Leave the pictures out and print, word for word, the lines below from the one with "[00:02:52.33 to 00:02:53.33]" through the final line.

* **SUPPLIED INFORMATION**:

···

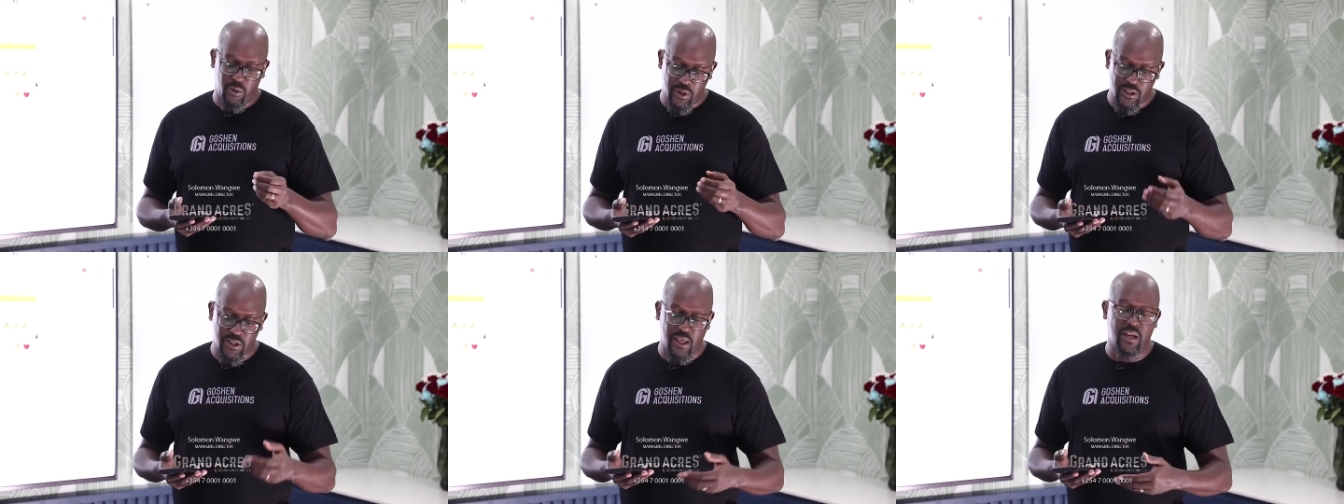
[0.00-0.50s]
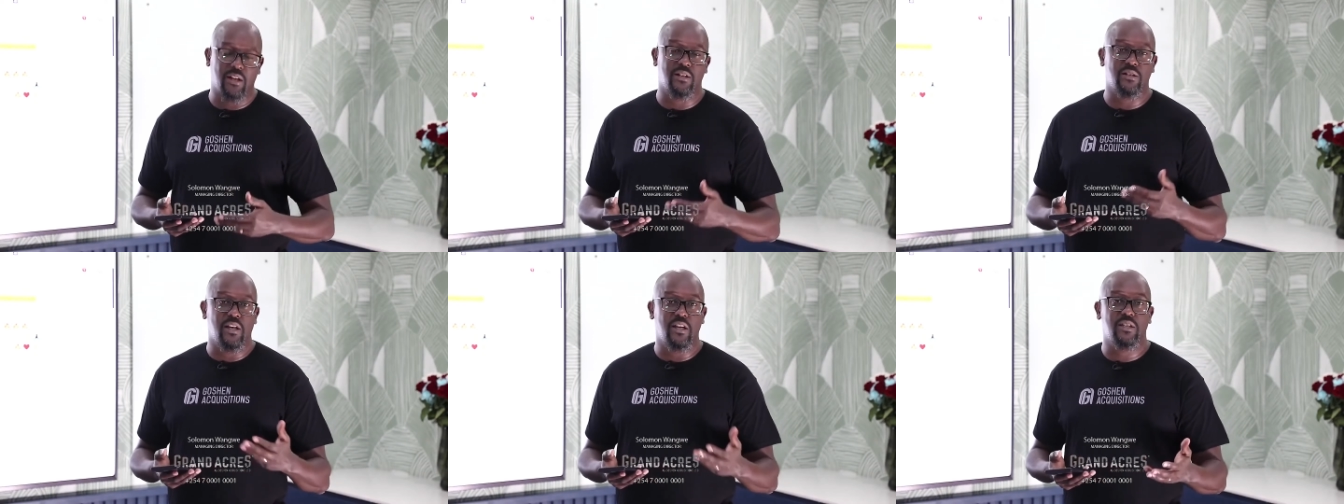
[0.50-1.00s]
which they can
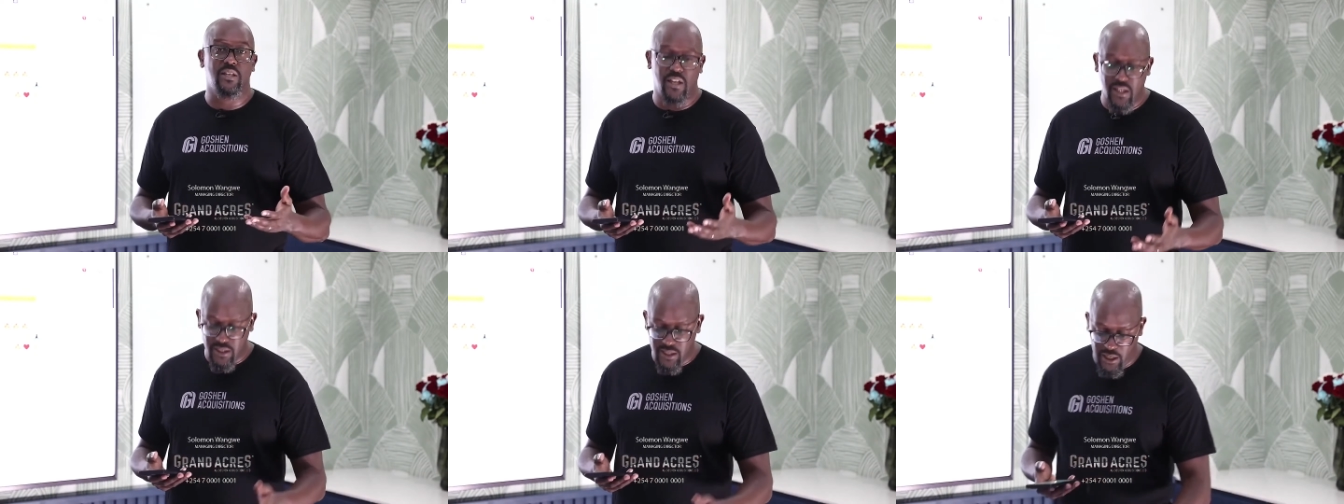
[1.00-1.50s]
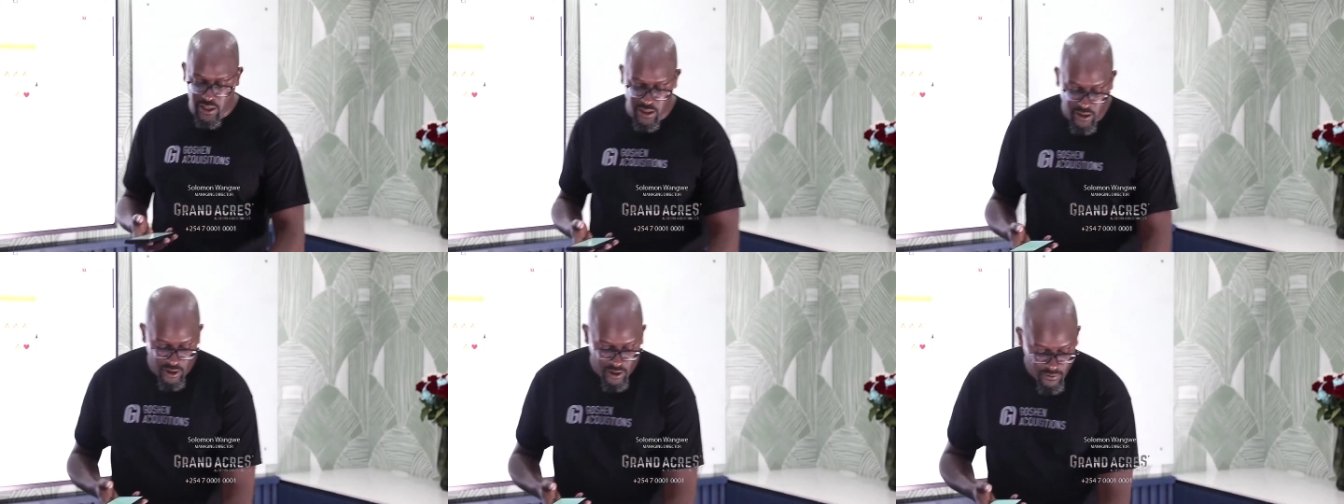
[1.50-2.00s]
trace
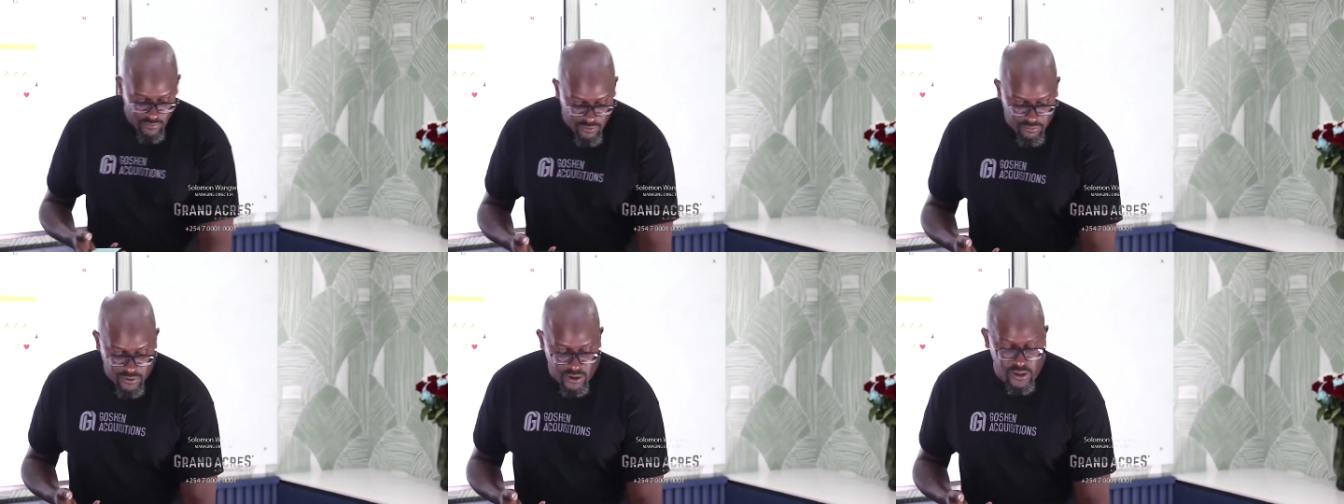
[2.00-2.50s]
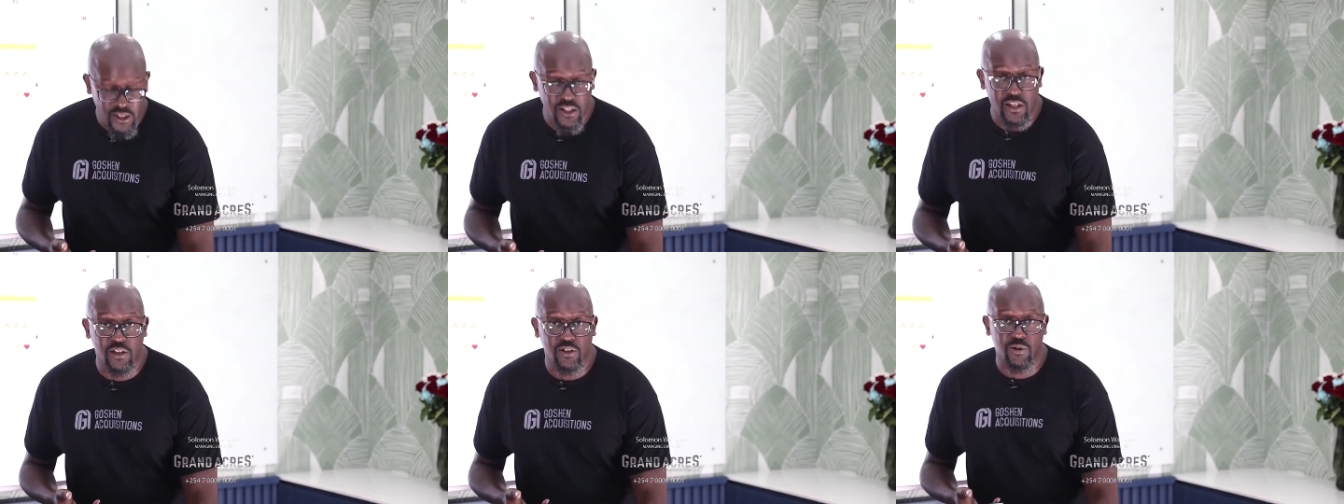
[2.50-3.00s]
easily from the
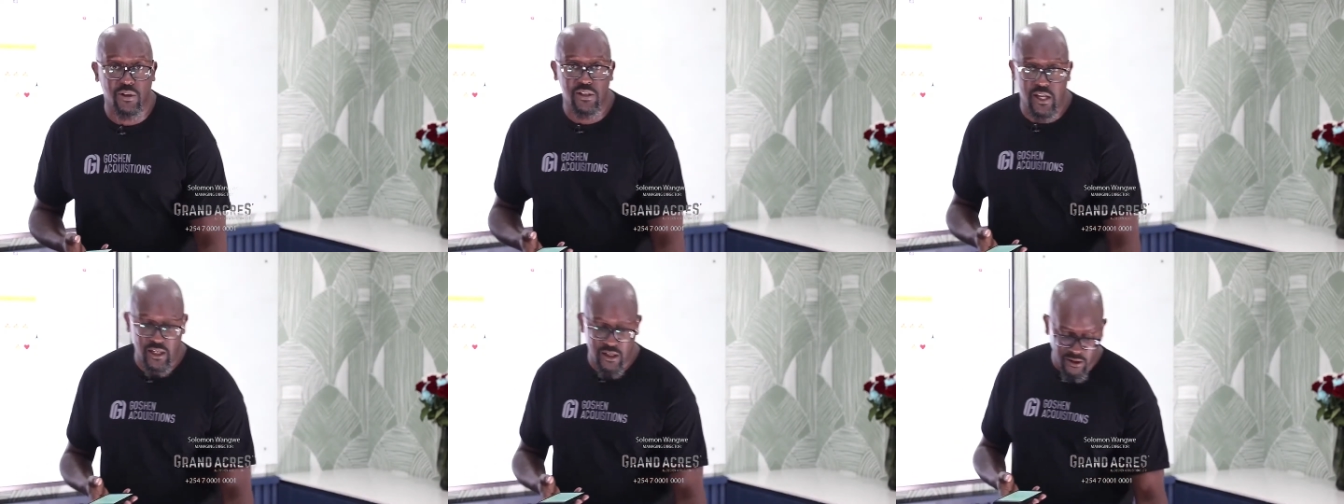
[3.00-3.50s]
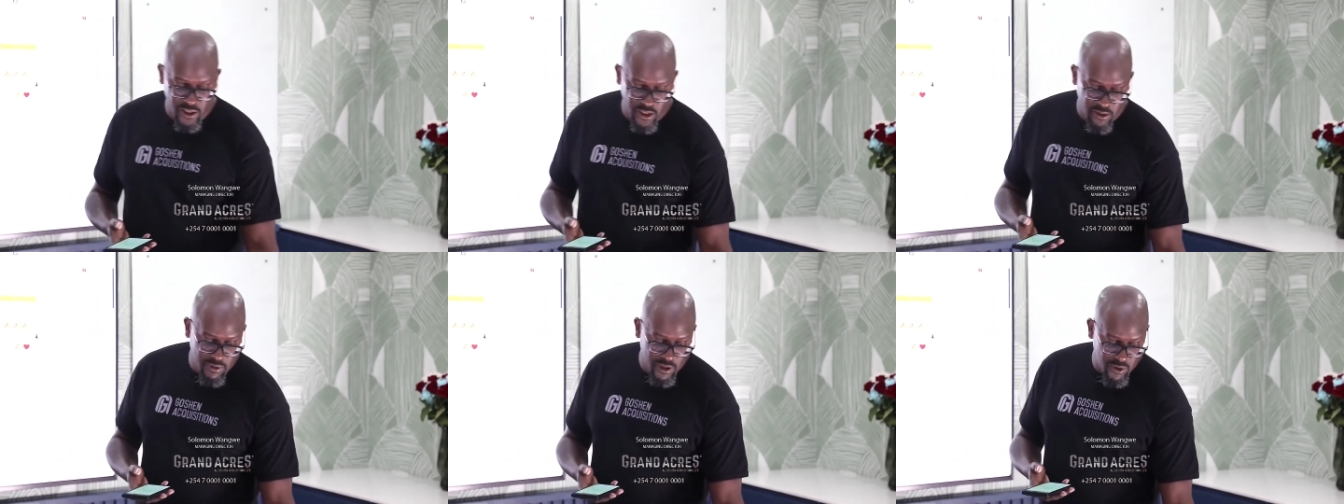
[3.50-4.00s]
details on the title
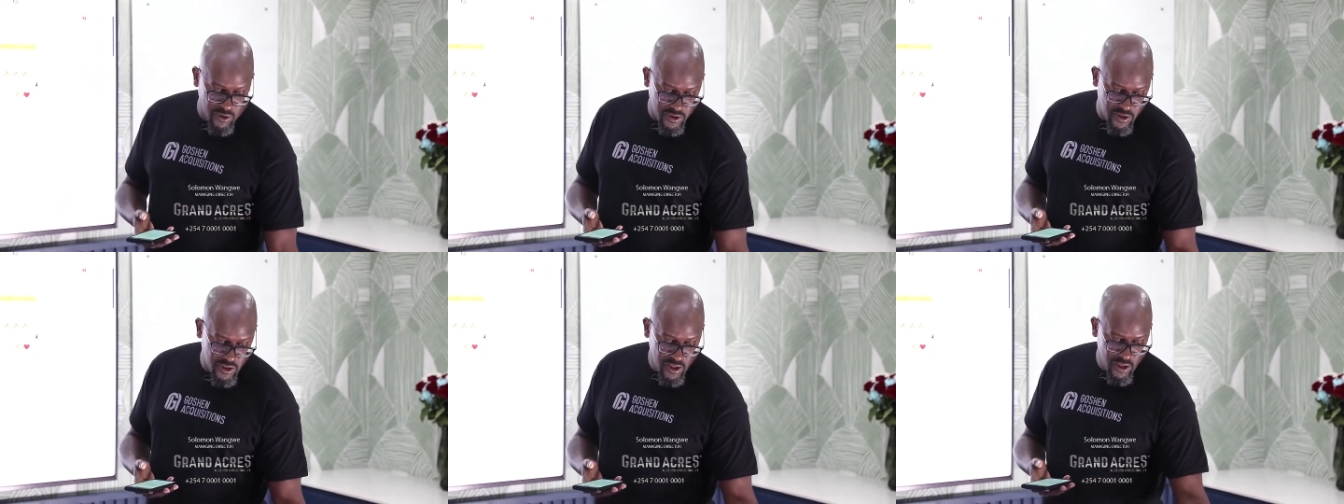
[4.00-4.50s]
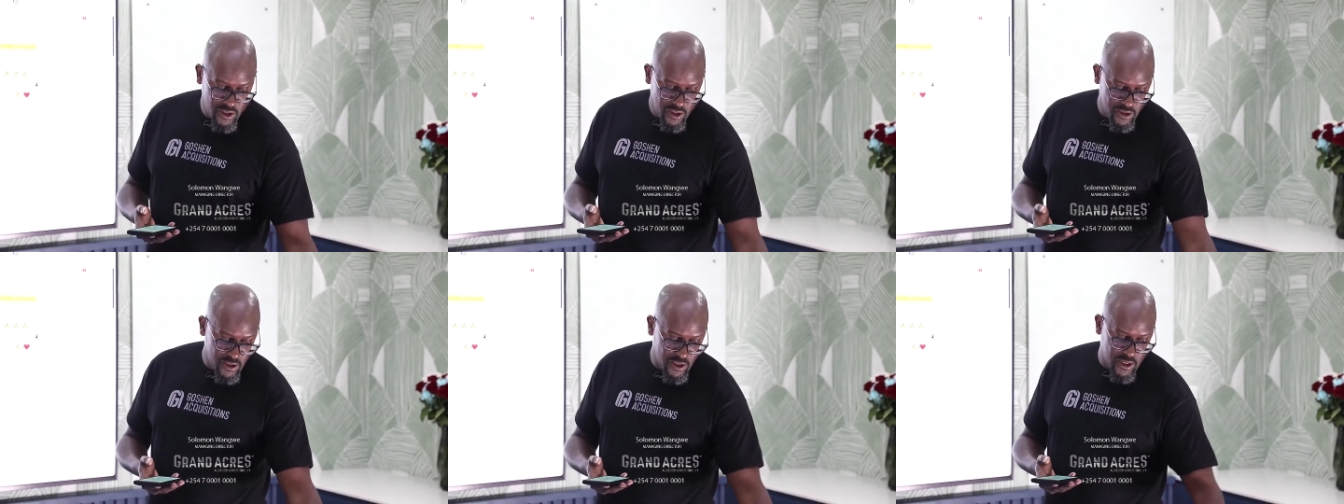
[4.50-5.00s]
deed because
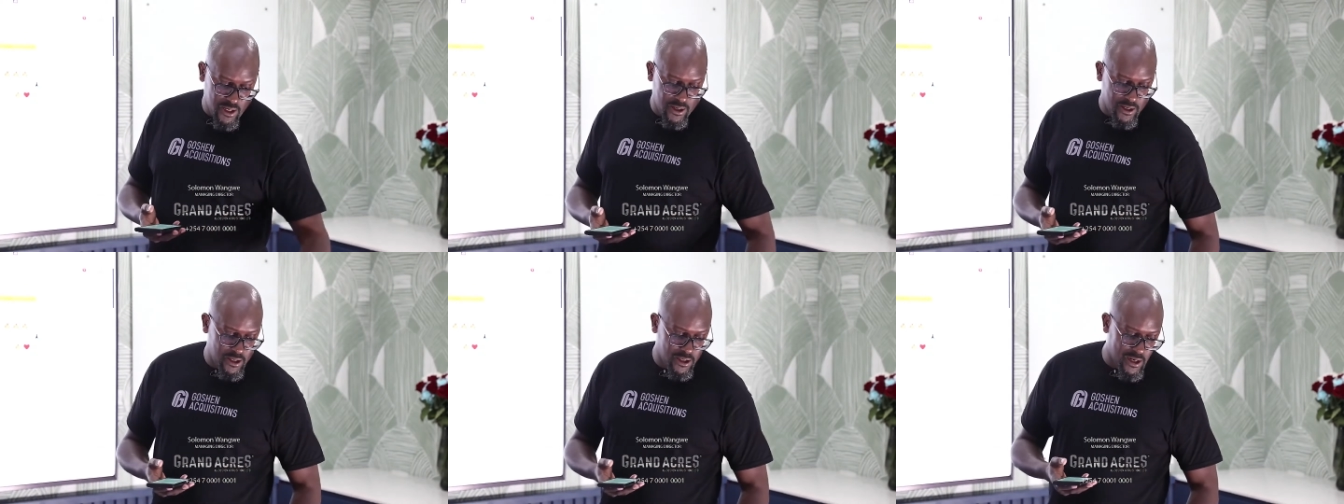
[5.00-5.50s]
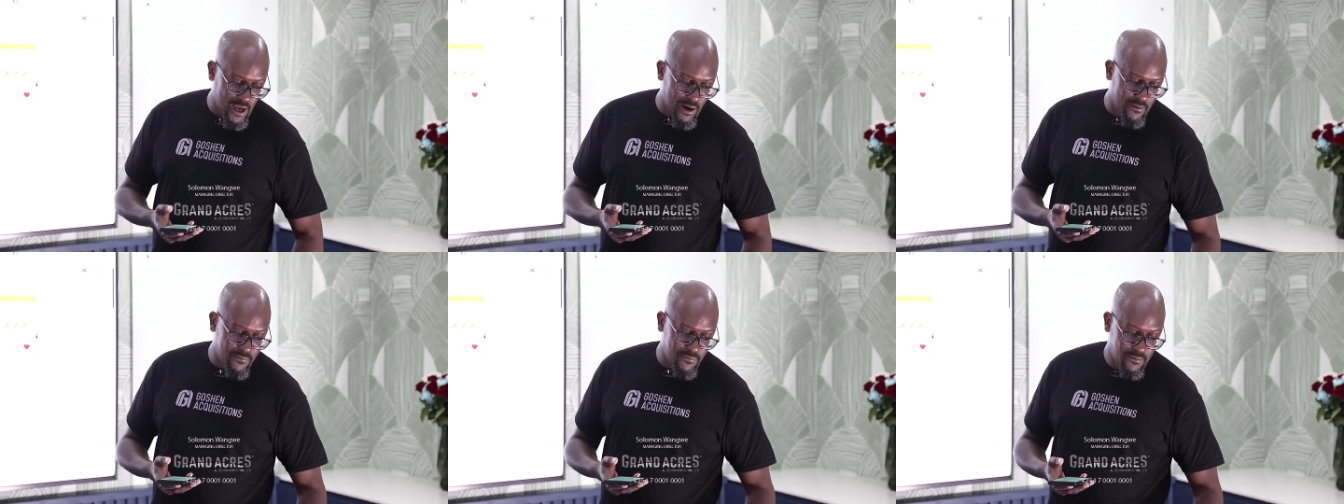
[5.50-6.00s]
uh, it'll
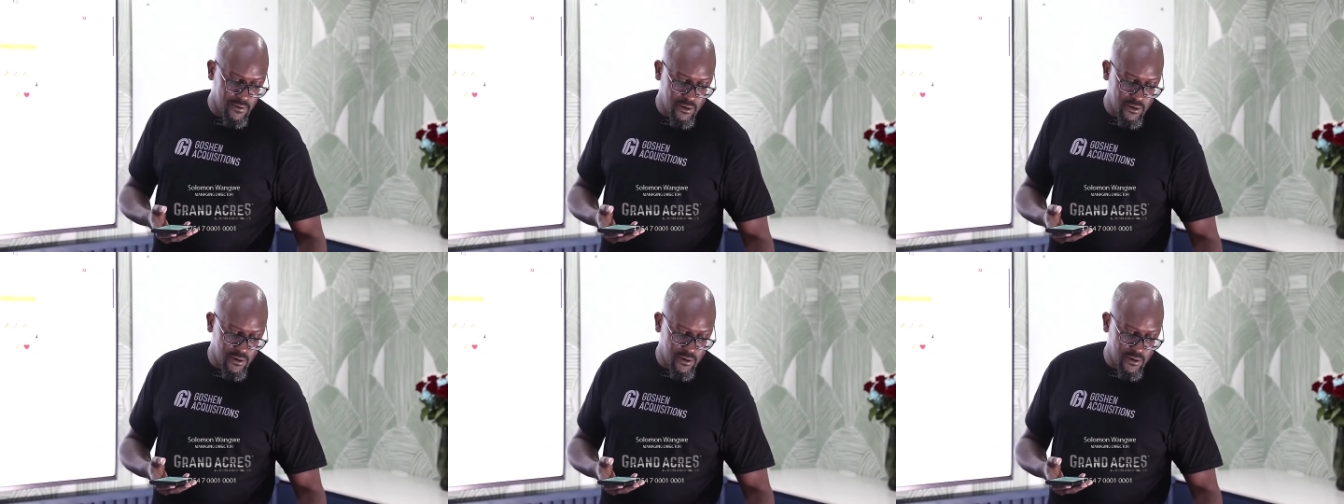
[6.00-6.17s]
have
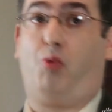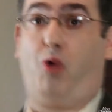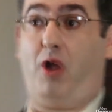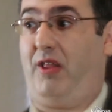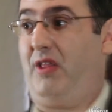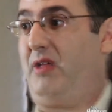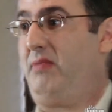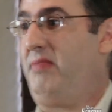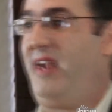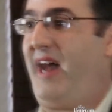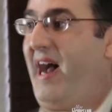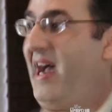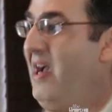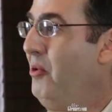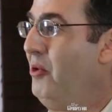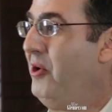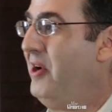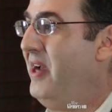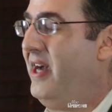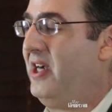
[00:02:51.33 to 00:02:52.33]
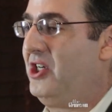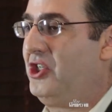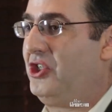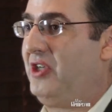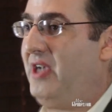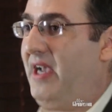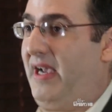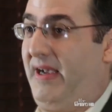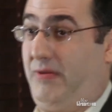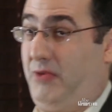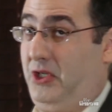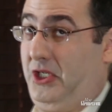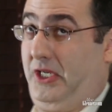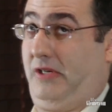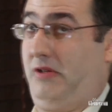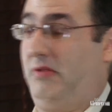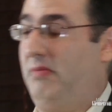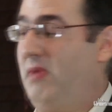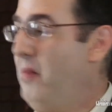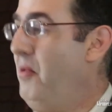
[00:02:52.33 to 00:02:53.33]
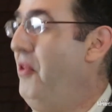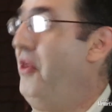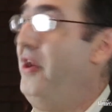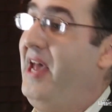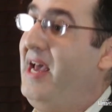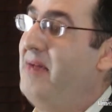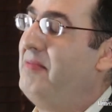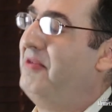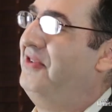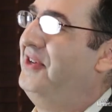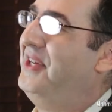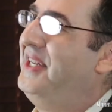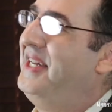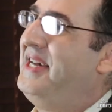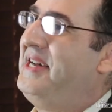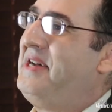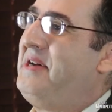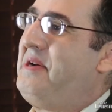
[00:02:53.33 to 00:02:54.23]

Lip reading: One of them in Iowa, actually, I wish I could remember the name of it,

···

* **THE ANSWER**:
[00:02:52.33 to 00:02:53.33]
[00:02:53.33 to 00:02:54.23]

Lip reading: One of them in Iowa, actually, I wish I could remember the name of it,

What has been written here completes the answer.